Ugliness is a kind of death. As long as I’m alive, I’m beautiful.
This was my introduction to French New Wave cinema. Though it may, initially, appear to be a film about largely trivial events, Cléo from 5 to 7 is, to my mind, an exploration of the awareness of mortality, a complex, real-time portrait (though it’s actually only 90 minutes long, so Cléo from 5 to 6:30 would be more fitting) of a woman who has come to believe she is dying. Cléo wanders through the streets of ’60s Paris with her maid as she awaits the results of her biopsy, ambling from café to hat shop to movie theatre, biding her time with the piercing sense that all is soon to end.
The camera often cuts between Cléo’s perspective, and snippets of casual conversations between other Parisians sipping coffees in cafés, revealing trivial tidbits of their lives – lovers breaking up, friends discussing politics – deepening the theme of the film, and lending a sense of tragedy to Cléo’s fear of leaving no lasting impact on the world.
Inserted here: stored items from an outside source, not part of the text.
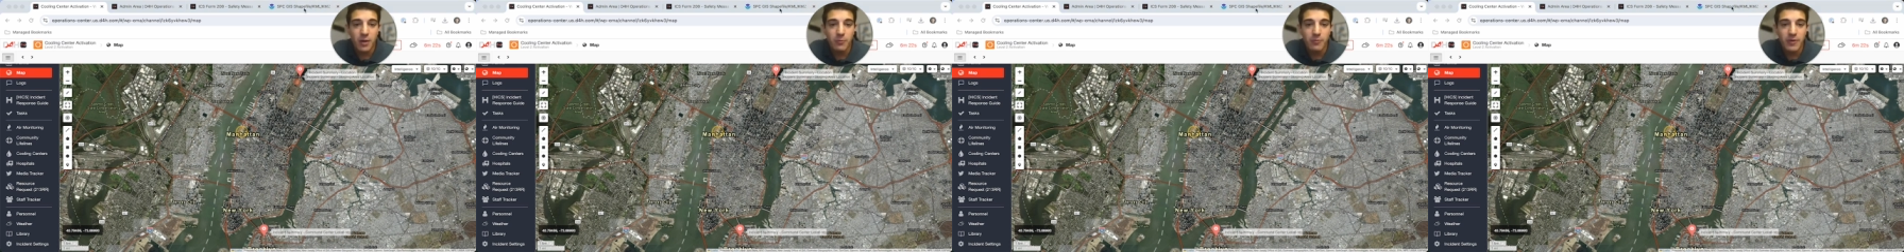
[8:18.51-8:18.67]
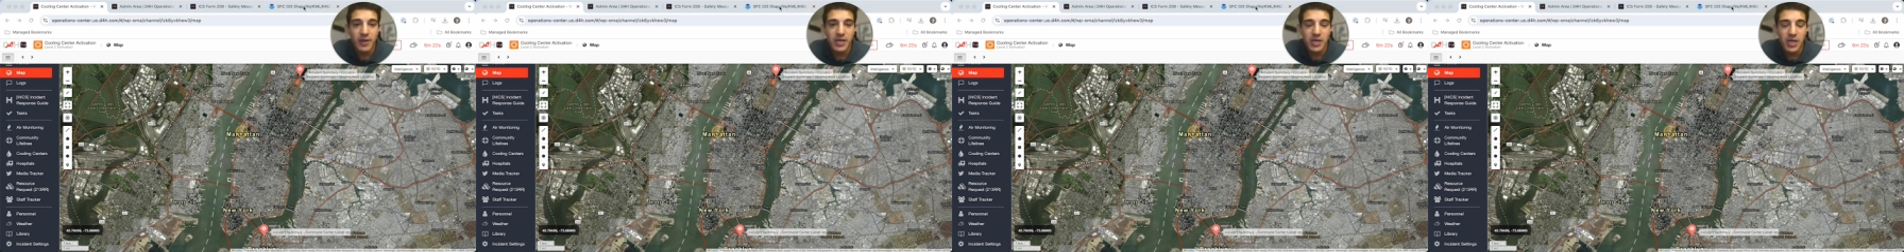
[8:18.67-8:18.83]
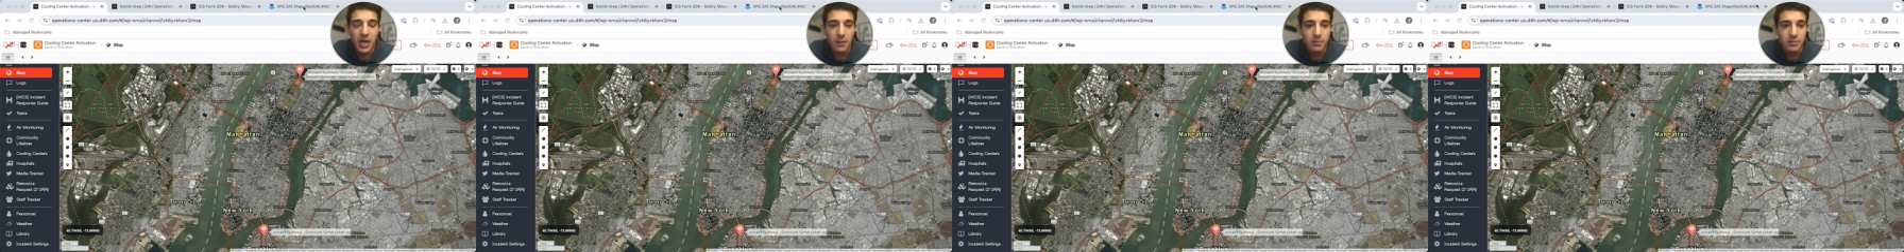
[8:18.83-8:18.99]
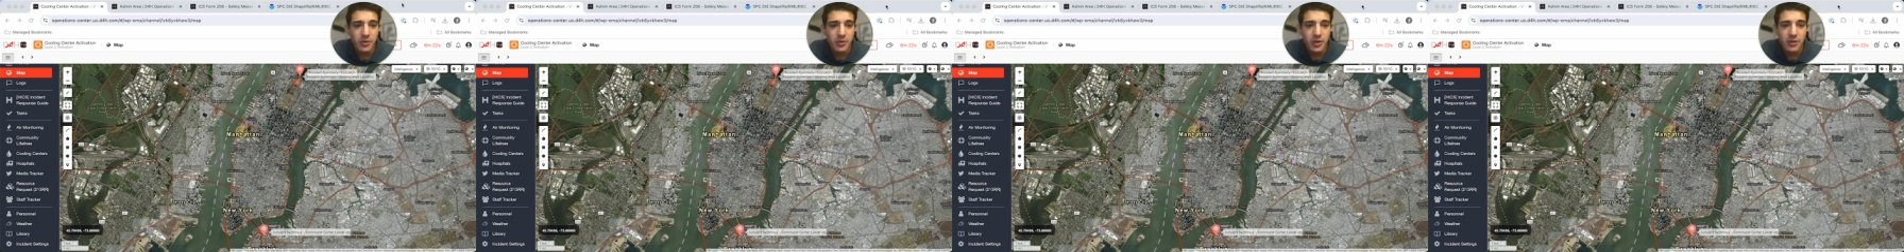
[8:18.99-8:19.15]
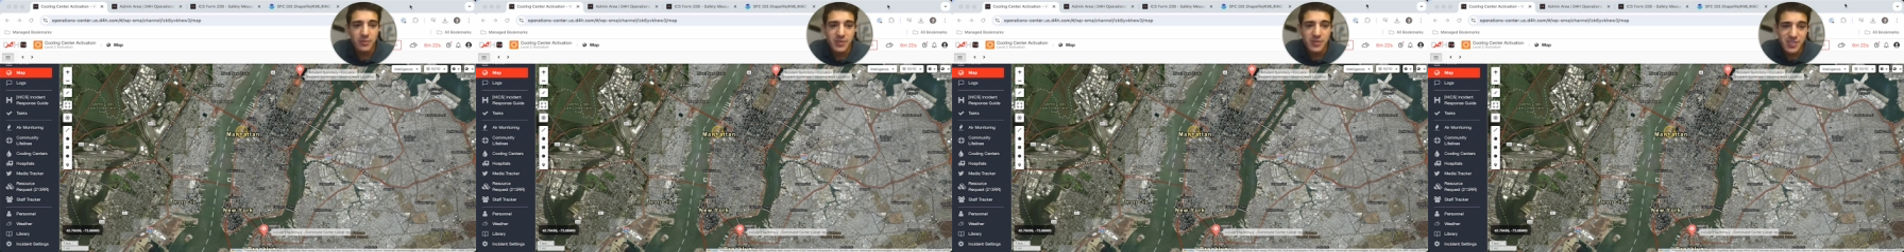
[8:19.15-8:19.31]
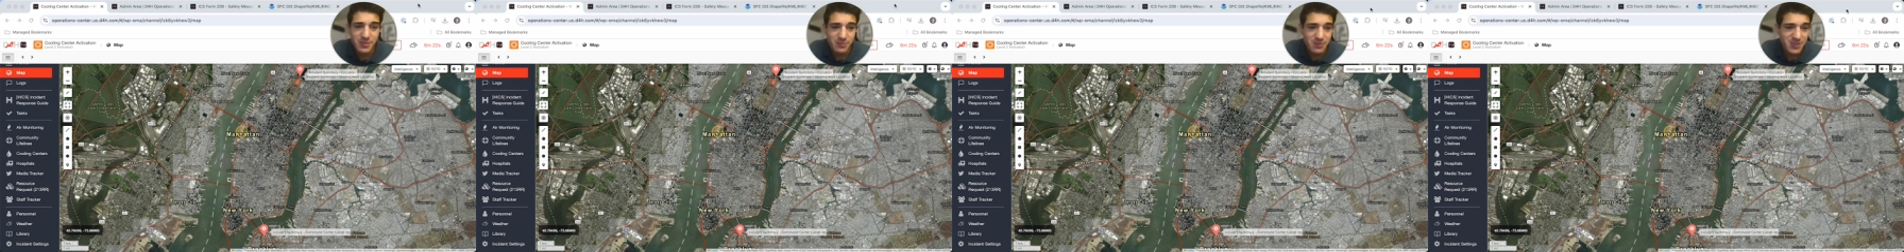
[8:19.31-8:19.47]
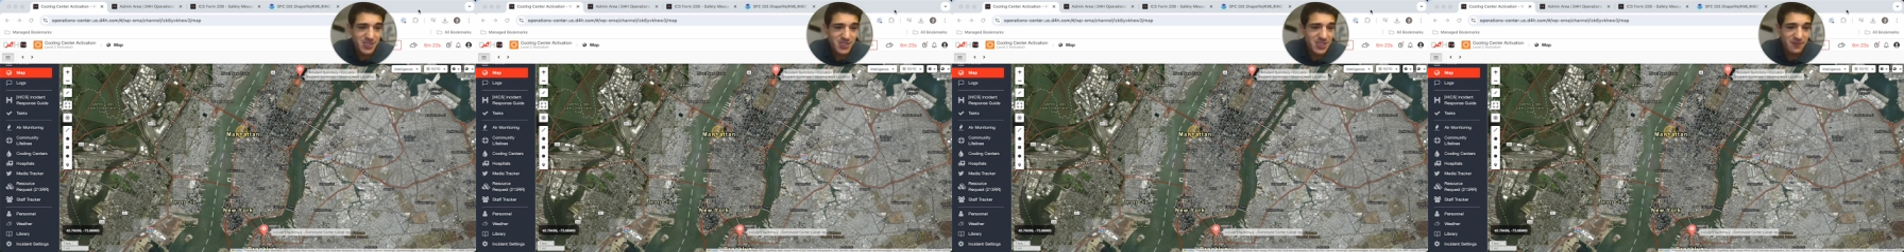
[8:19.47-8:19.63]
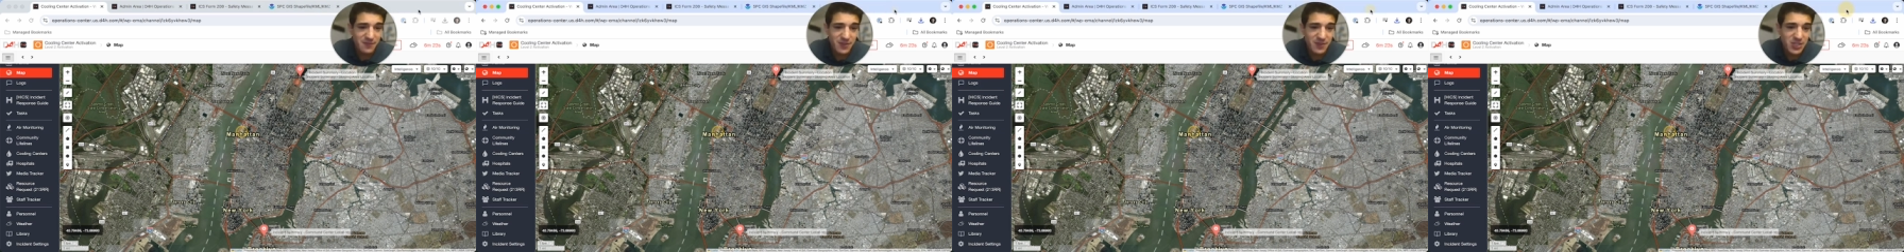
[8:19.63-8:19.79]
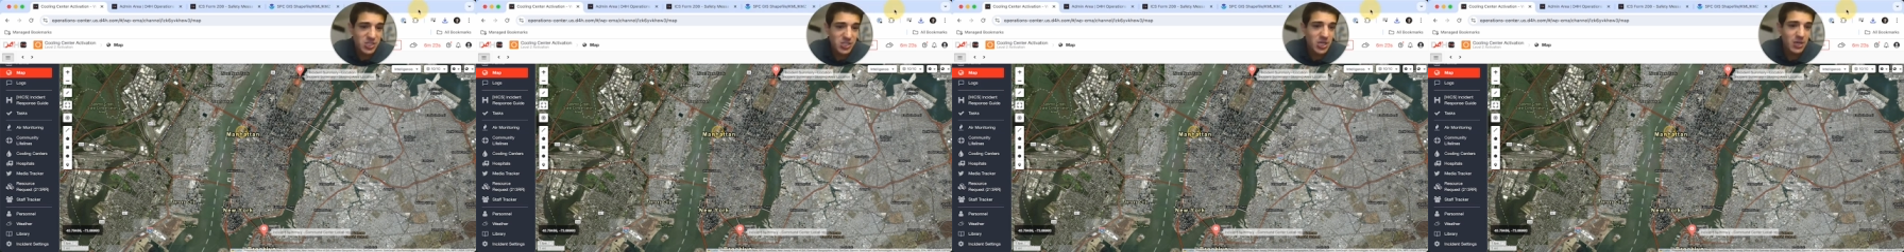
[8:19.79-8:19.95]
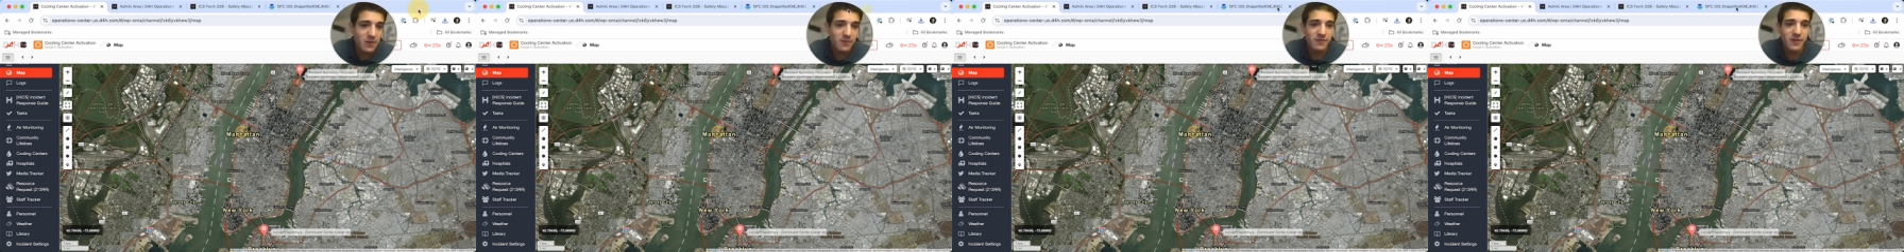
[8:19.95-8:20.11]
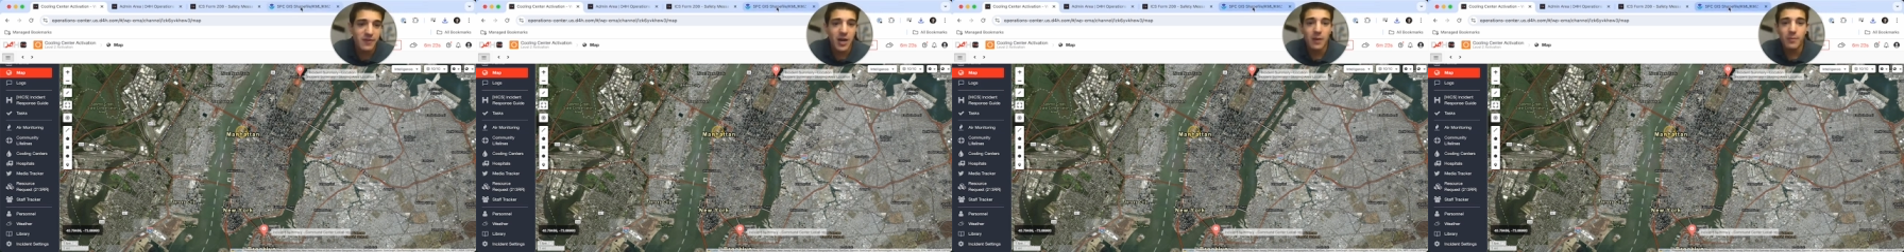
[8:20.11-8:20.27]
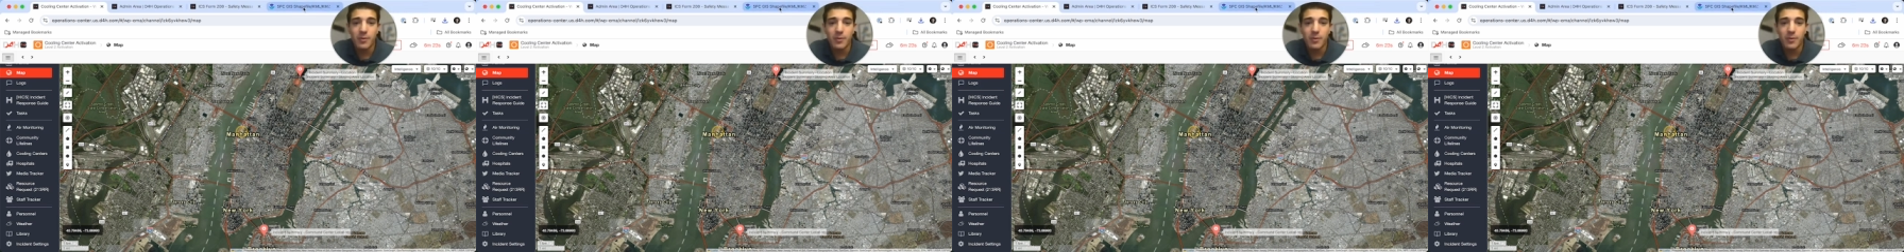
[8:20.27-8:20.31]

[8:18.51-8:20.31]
we can upload a specific shapefile,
There is an artfully executed long-take of Cleo singing one of her songs, ‘Sans Tois’, with lyrics depicting the conflict and anxiety she feels over death. The extreme, almost uncomfortably intimate close-up of her face forces us as the audience to confront her (and our own?) undeniable inner turmoil.
It’s no surprise that director Agnès Varda was trained as a serious photographer – the composition of every frame is a treat for photography lovers, being perfect in its placement of characters in a scene. The unique artistic devices carry the film; indeed, rather than the dialogue or story arc, it’s these clever uses of the camera that form its very essence.